▶ [To do]:
When the records are reproduced, each one must match exactly, and no picture may be kept.

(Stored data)
== Segment start ==

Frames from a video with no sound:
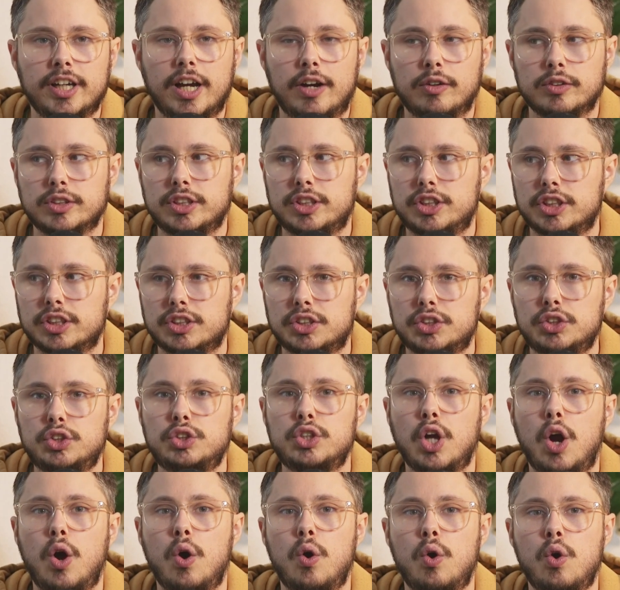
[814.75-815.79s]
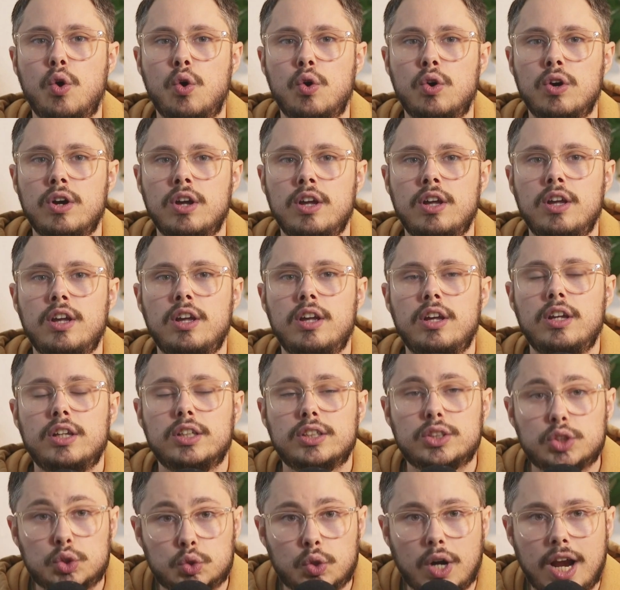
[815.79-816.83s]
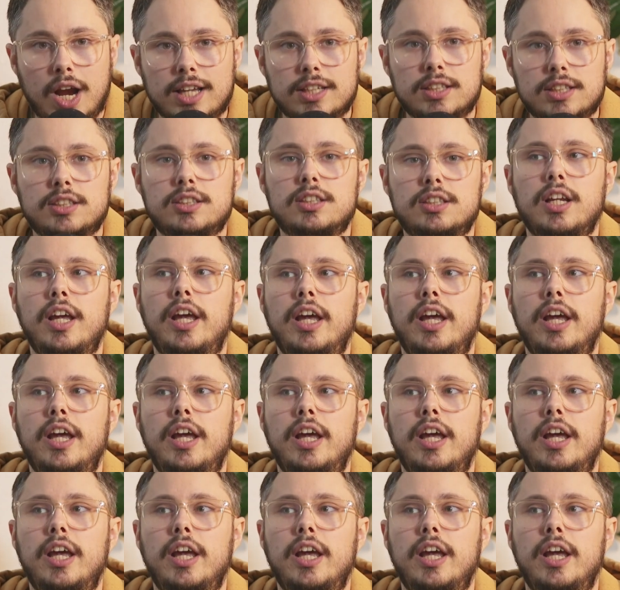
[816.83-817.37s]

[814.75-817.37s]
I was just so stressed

== Segment end ==

▶ [Finished exercise]:
Frames from a video with no sound:
[814.75-815.79s]
[815.79-816.83s]
[816.83-817.37s]

[814.75-817.37s]
I was just so stressed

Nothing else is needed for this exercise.